Mobile Phone Malaria Diagnosis to replace microscopic means in Uganda
We are all aware of how stressing, tiresome and painful it is when you have to wait for several minutes before the doctor delivers your results after a malaria diagnosis in Uganda. But this seems to be fading out with the new Mobile Phone Malaria Diagnosis. With the new Mobile Phone Malaria Diagnosis, all these hustles are phased out by the first AI lab in Uganda.
How does the new Mobile Phone Malaria Diagnosis?
On the go, a doctor or any medical personnel responsible for blood samples clamps a Smartphone over one microscope eyepiece which views and magnifies a detailed image of the blood sample. With the inbuilt technology of this application, all malaria parasites shall be circled in red.
This innovation is an inspiration and was spearheaded by a PhD researcher, Rose Nakasi, 31 who claims that. “Almost everyone in Uganda, including me, has had malaria. It affects me as a person, and it affects Uganda. So I feel attached and want to contribute in any way that I can to its proper diagnosis” Nakasi is a researcher in computer science.

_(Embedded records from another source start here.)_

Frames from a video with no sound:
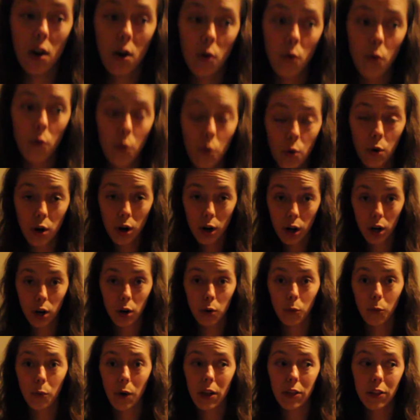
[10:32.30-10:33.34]
or
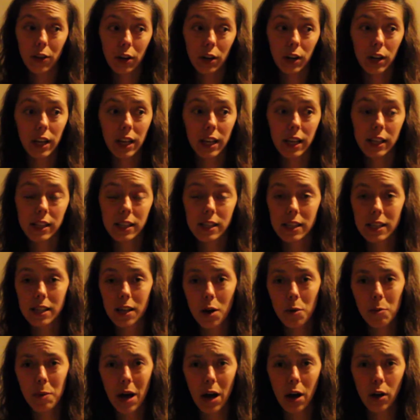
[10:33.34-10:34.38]
whether it's
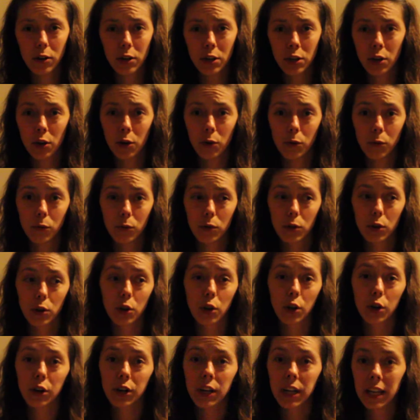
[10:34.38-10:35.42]
about
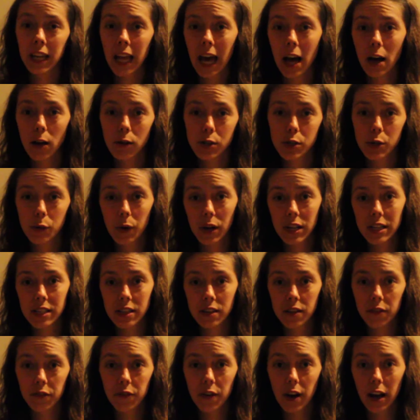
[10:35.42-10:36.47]
learning how to
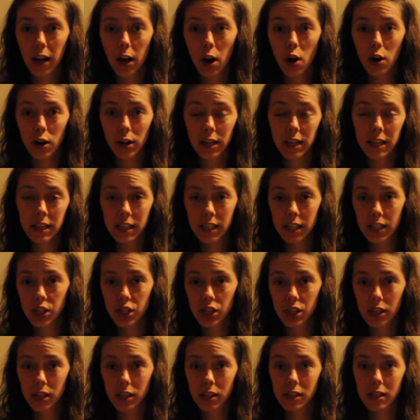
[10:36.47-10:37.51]
identify heart
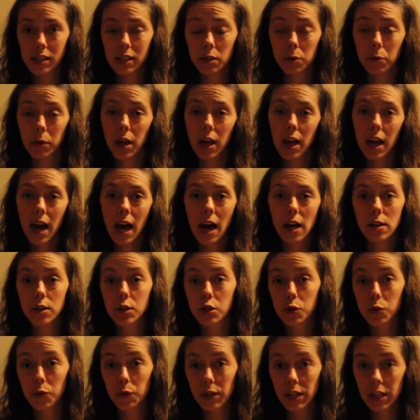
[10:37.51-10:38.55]
conditions and how to
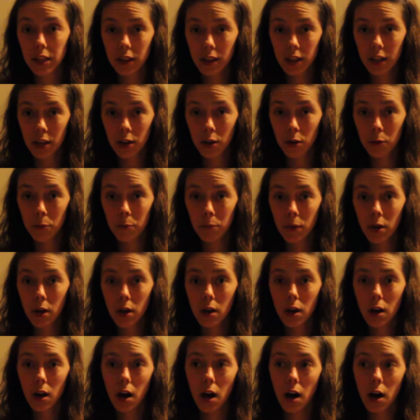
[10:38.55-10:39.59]
treat them,
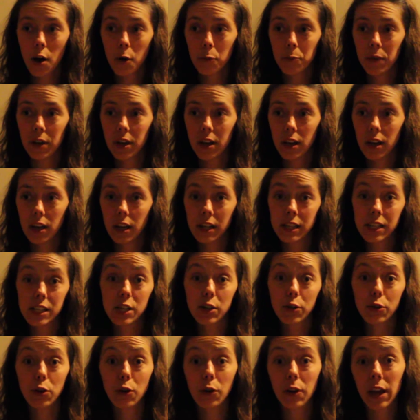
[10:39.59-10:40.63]

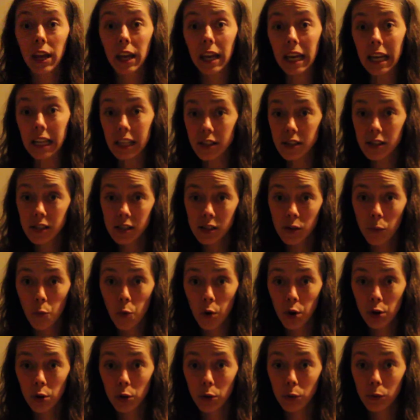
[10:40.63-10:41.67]
until you can get to
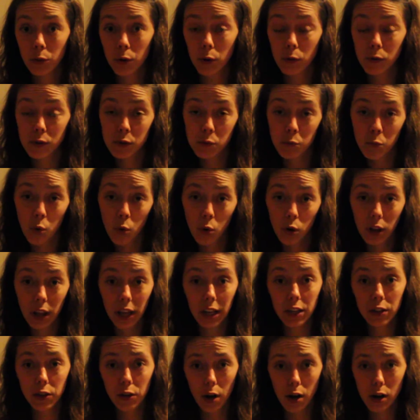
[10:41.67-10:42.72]
someone who knows more, like
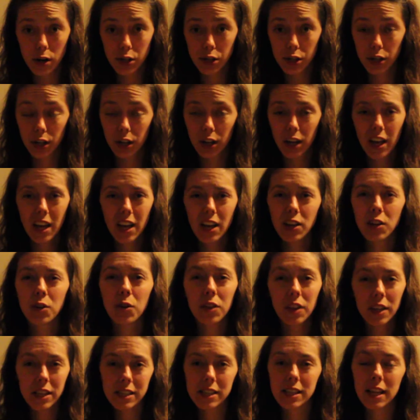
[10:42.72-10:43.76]
a doctor.
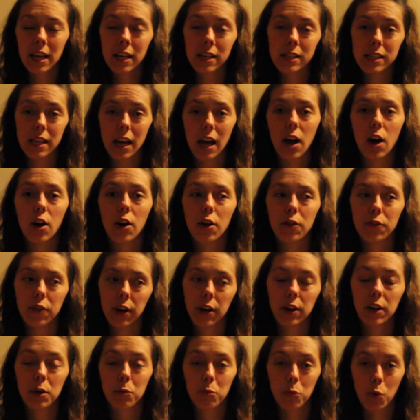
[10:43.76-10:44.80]
These things are
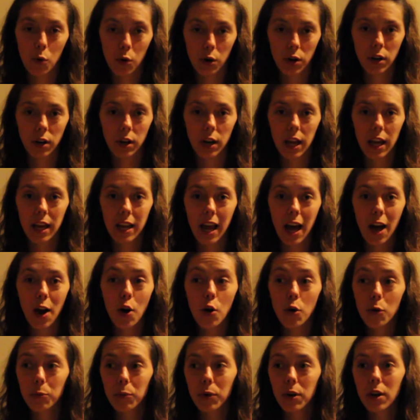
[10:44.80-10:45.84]
very important, and I
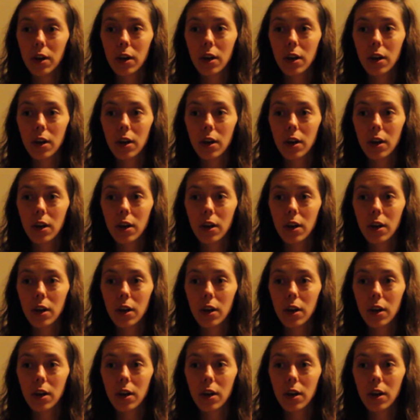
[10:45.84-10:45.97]
hope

Malaria is the leading cause of death in Uganda as per statistics presented by the Ministry of Health in 2016, that is, 27 percent of deaths.

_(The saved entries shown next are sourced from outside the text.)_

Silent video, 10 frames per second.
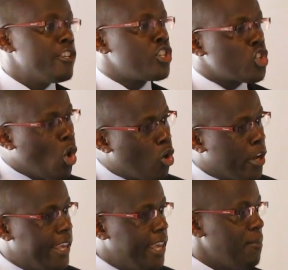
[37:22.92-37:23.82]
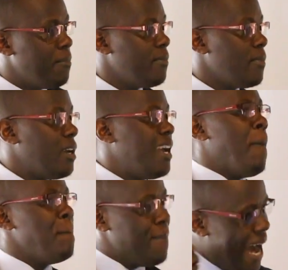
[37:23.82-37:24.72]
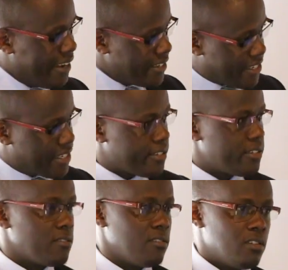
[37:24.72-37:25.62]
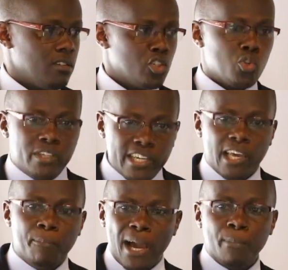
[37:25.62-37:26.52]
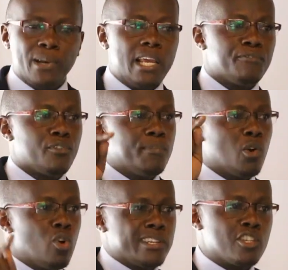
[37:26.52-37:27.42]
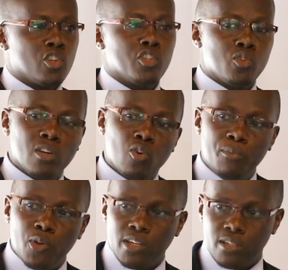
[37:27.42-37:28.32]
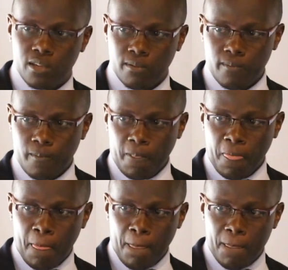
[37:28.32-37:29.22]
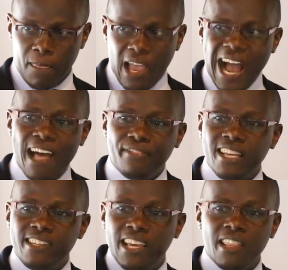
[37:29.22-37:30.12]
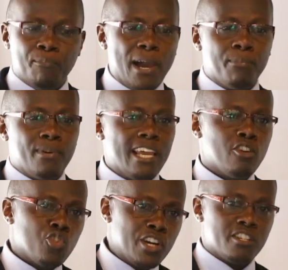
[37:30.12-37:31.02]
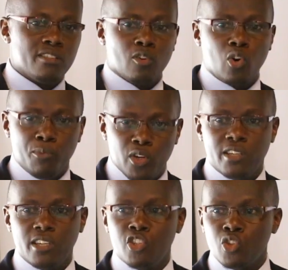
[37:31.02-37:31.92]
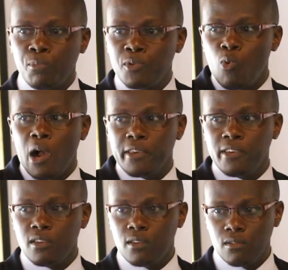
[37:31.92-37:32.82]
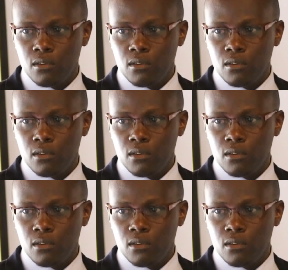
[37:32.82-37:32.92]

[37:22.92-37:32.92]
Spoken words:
It took him months to dig a pipeline from the water source to the community. And the day the pipeline reached the community, he stopped working.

Mortality rates are particularly high in rural areas, where the lack of doctors and nurses is acute. Nursing assistants are often taught to read slides instead, but inadequate training can lead to misdiagnosis.
Nakasi continues to say, “You have cases where someone goes to the hospital and is diagnosed negative, but after a few days they come back and there is malaria,”
Using Nakasi’s new Mobile Phone Malaria Diagnosis technology, pathogens are counted and mapped out quickly, ready to be confirmed by a health worker. Diagnosis times could be slashed from 30 minutes to as little as two minutes.
Whereas the base idea of her new Mobile Phone Malaria Diagnosis technology is not to take away technicians jobs, it primarily makes them easier. The technology has to work hand in hand with the lab technicians. Their expertise is needed to train the device and moving forward will make their work more efficient.
The AI software is built on deep learning algorithms that use an annotated library of microscope images to learn the common features of plasmodium parasites that cause malaria and the bacteria called Mycobacterium tuberculosis that is responsible for tuberculosis. (For those in Artificial intelligence field, and Data science)
The device is yet to be rolled out beyond small-scale trials in Kampala’s hospitals, but the biggest challenge may lie ahead as the technology is taken to remote areas.